Beaucoup de Bretons y ont participé ?
Il y a un vrai tribu laissé par la population bretonne pour l'indépendance américaine. Les marins bretons figurent parmi les plus nombreux à embarquer, puisque ce sont souvent des gens issus de la pêche et qui sont réquisitionnés. Depuis Colbert, on a les registres maritimes qui permettent, en cas de conflit, de savoir qui sait naviguer et de les réquisitionner. Les Bretons vont constituer une part non négligeable de ceux qui embarquent sur l'escadre de De Grasse. On peut retrouver sans problème les rôles d’équipages dans les archives du Service Historique de la Défense.
Et cette bataille est célébrée par la Marine nationale chaque 5 septembre depuis trois ans...

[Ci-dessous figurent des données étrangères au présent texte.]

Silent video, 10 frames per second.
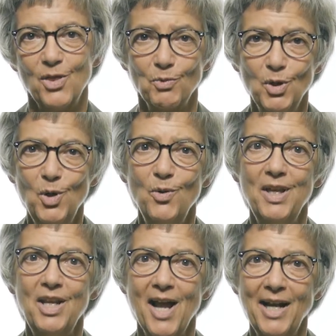Through
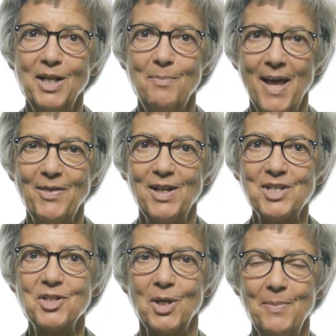the United
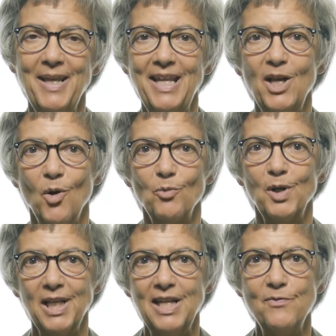Methodist Committee on
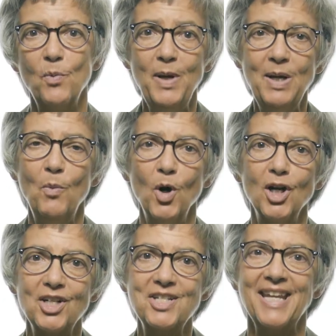Relief, we
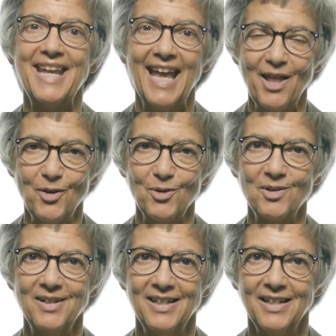work together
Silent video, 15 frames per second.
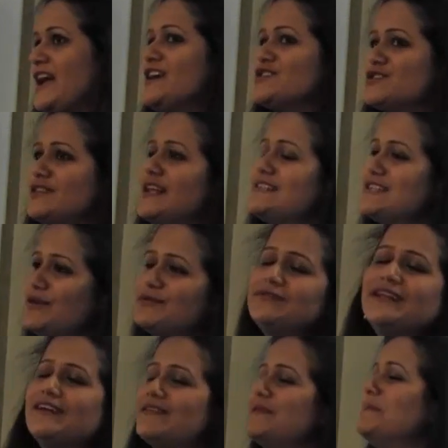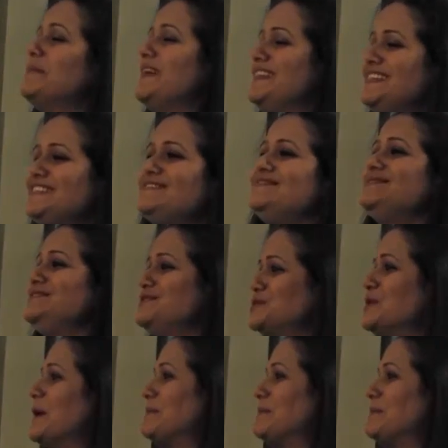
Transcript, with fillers: so that's how there are many new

Cette commémoration, voulue par le chef d'état-major de la Marine à l'époque, l'amiral Vandier, s'inscrit dans une remontée des tensions où finalement les enjeux stratégiques recommencent à se jouer sur la mer. Commémorer la bataille de la Chesapeake, c'est rappeler à tous et en premier lieu aux marins qui sont parfois trop modestes, que la marine française est une très belle Marine, qu'elle a d'excellents chefs depuis très longtemps – De Grasse en témoigne - et en rappelant à ces marins que cette bataille a mis en exergue toutes ces qualités, on souligne les leurs. Voilà dans quelle dynamique le chef d'état-major de la Marine a voulu inscrire cette célébration.